We have been finishing up our history for the year, placing us in the early 1600s, in the age of exploration.  Although this novel takes place a hundred fifty years later, the topic still seemed to fit.  The boys and I had a great time with this read aloud.  Reading with them is one of the pure joys of learning at home.  I wish everything were this enjoyable.  We were all surprised to discover how much G had been listening while running in and out of the room.  We have caught him yelling “Land ho!” several times.  Here is what we did:

GEOGRAPHY

Latitude and longitude.  Stowaway reads as Nicholas Young’s log while on board the Endeavour.  At each entry he records his location by the latitude and longitude coordinates.  We kept our globe nearby and periodically followed Captain Cook’s ship.  To be honest, the guys wearied of this after a bit.  I think it broke up the story too much, but it was initially good practice.

FLORA AND FAUNA

Hesse obviously read volumes of other logs and historical accounts in order to provide the details of Joseph Banks’ finds along the journey.  S, in particular, enjoyed trying to guess which new creature was being discovered by the description.  At one point cuttlefish are described.  This was a relatively new cephalopod for S, so we stopped and read a bit about them.  This was the National Geographic video here that captured S’s imagination.

CONDUCTING RESEARCH

Who knew I would intiate something which A would be so enthusiastic about?  To close out our time with the novel we brainstormed several follow-up questions regarding the history of the novel.  Here are what the guys came up with – (yes, even G contributed a question).

1.  What eventually happens to Captain Cook?

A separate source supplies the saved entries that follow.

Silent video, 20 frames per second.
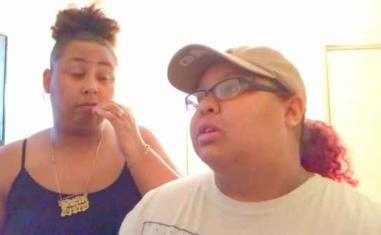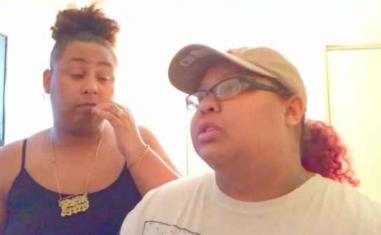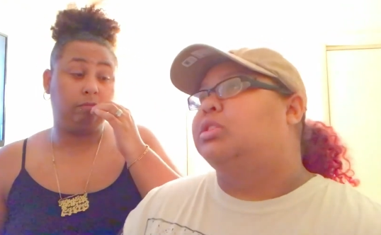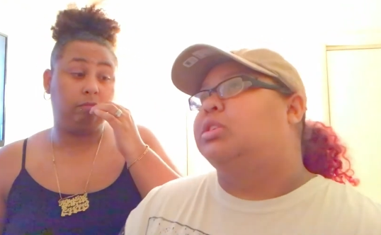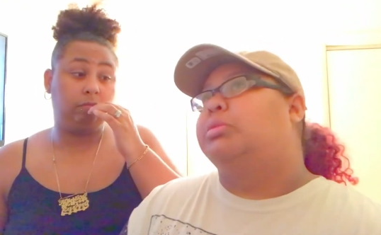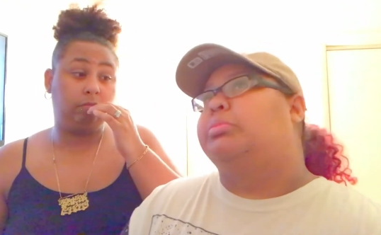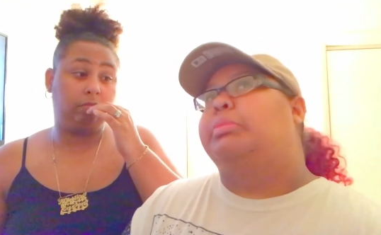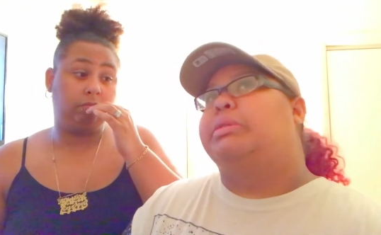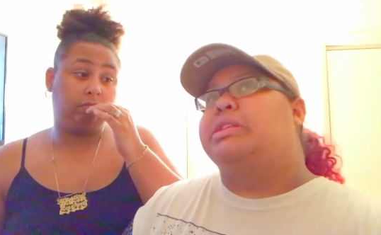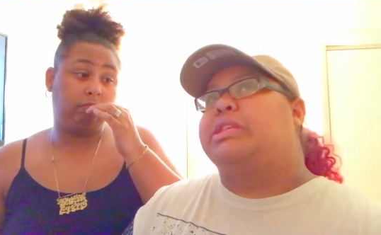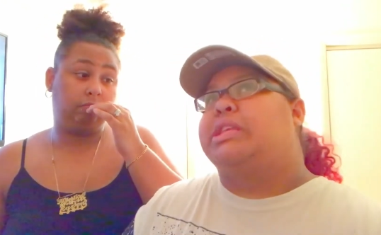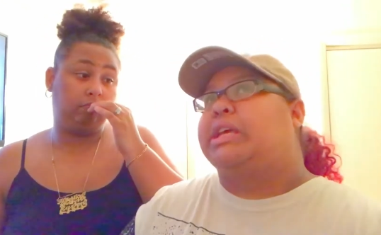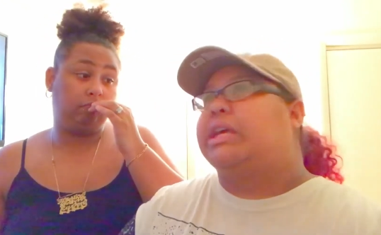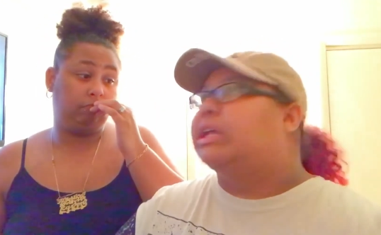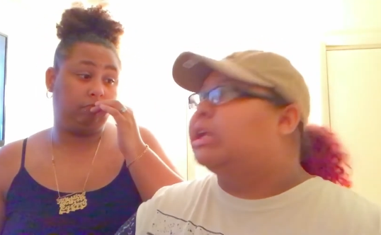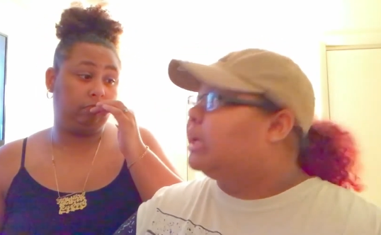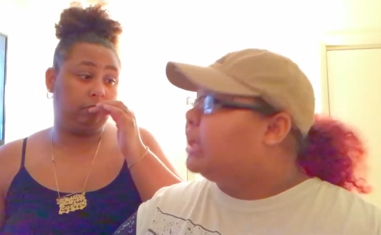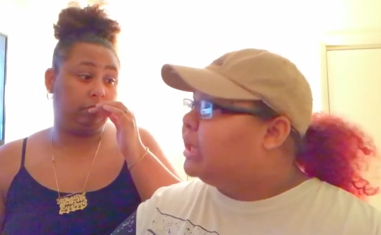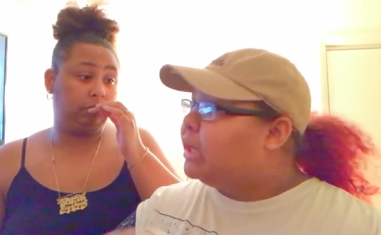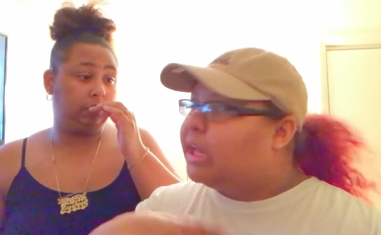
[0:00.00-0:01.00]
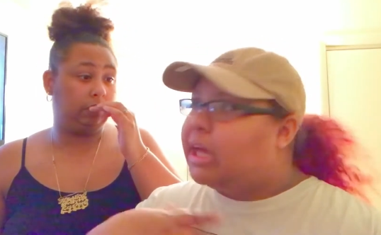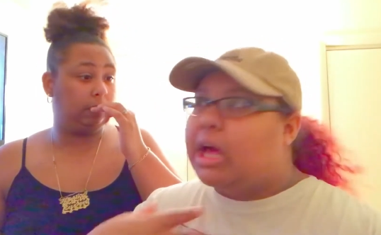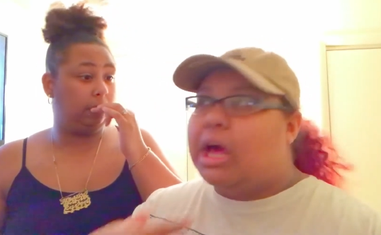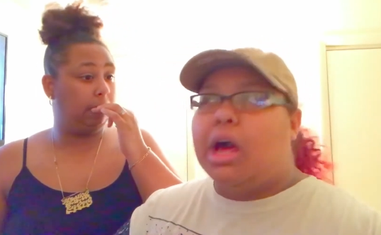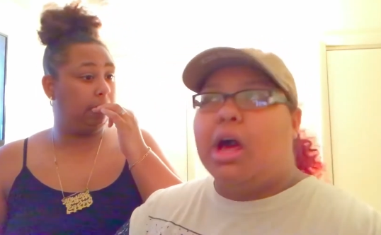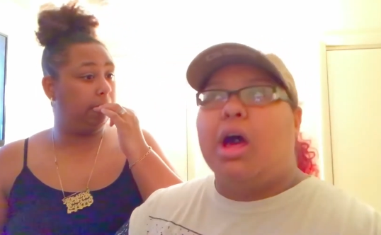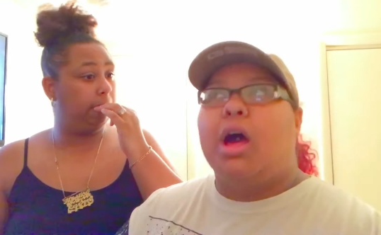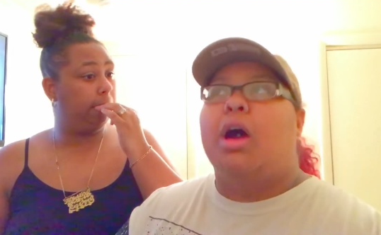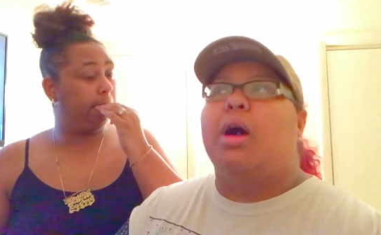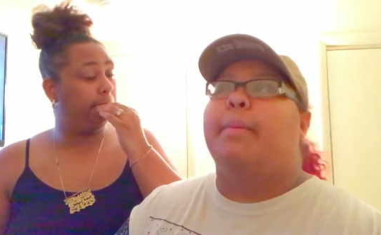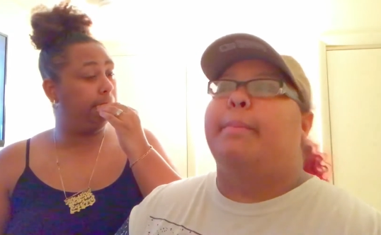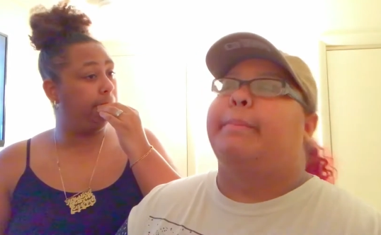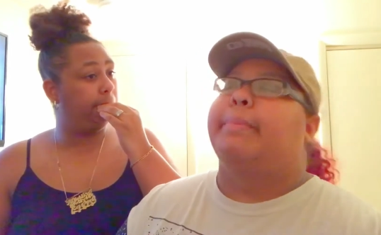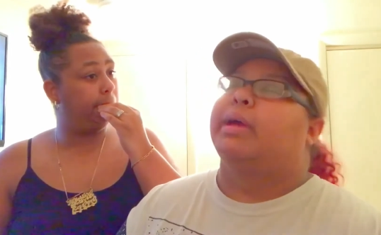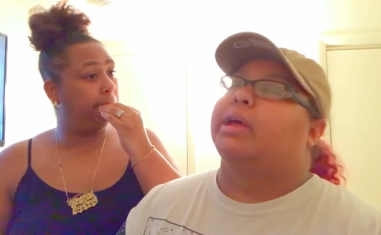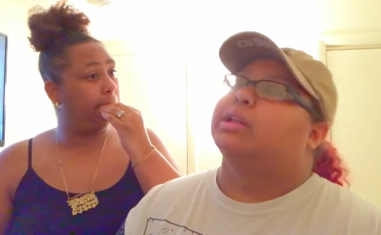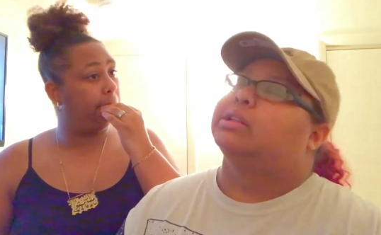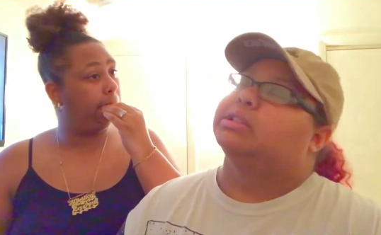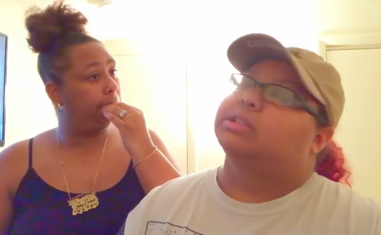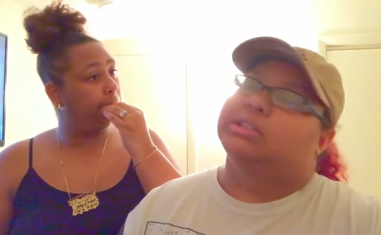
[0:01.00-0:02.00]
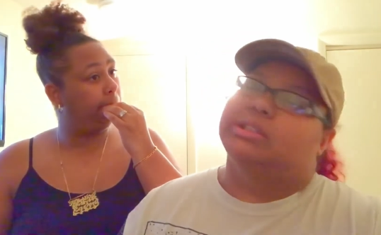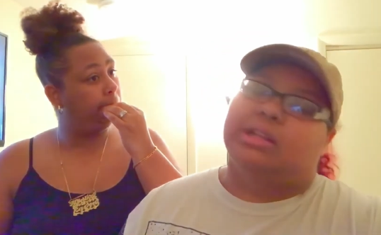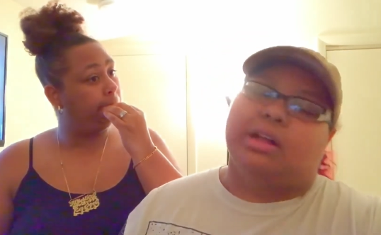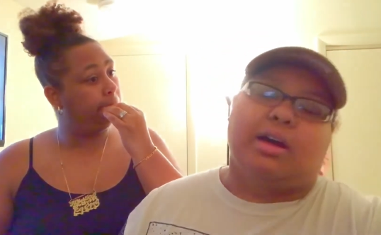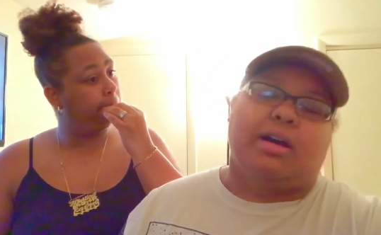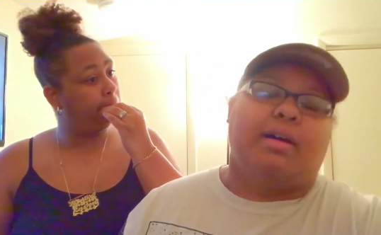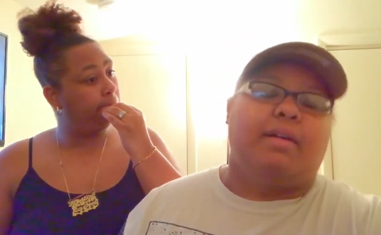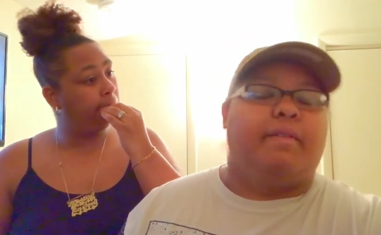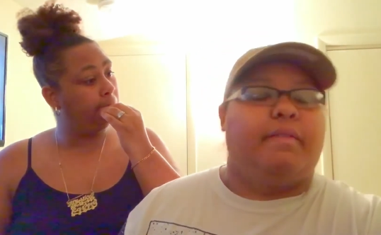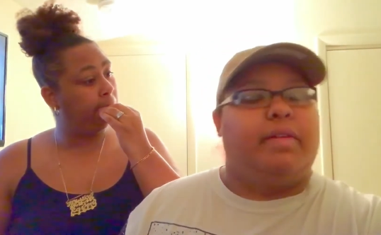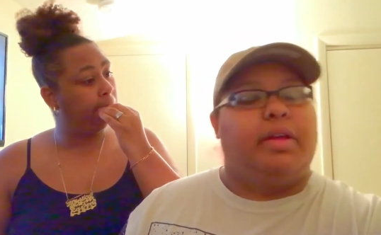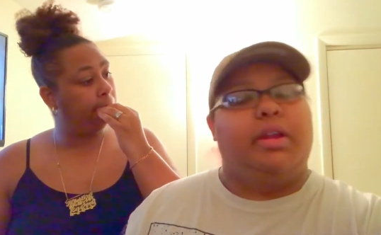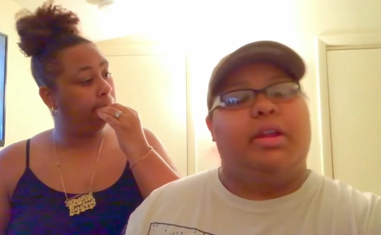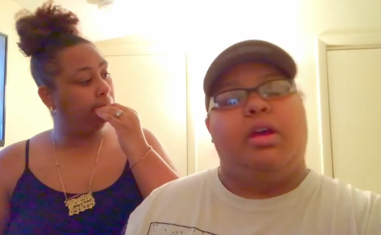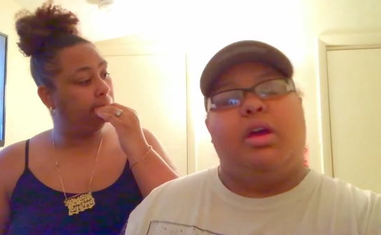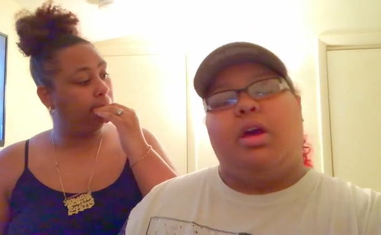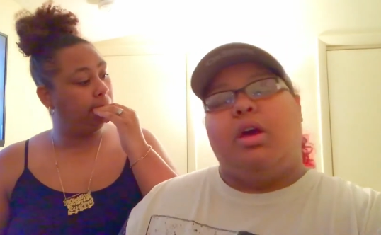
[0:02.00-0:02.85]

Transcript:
Speaker 1: so busy cleaning up and stuff, and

2.  What sort of person was John Bootie?  Did he really have a cruel character?

3.  Describe how and why they threw people in the sea at the equator.

4.  Did Nicholas Young become Mr. Banks’ apprentice?

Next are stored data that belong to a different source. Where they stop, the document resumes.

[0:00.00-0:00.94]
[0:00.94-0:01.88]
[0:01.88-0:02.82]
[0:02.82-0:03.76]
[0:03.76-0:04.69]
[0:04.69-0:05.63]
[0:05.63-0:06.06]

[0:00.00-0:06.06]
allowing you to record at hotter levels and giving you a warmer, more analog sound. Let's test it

5.  What was the purpose of the 1772 voyage to Iceland?

6.  What plants/animals were discovered on the Endeavour?

7.  Find out more about Joseph Banks.

8.  Which islands were discovered by Endeavour?  Are they still called by the same name today?

9.  Find out about the food eaten on ships during this time period.

Wikipedia was a good starting place to gather information.  They also hit a few history websites.  A and S spent about an hour researching their pick of questions, and about ten to fifteen minutes retelling what they had discovered.  A took fairly impressive notes.  S just filed it all in his memory bank.  They learned a great deal.  Moreover, I think they actually enjoyed it.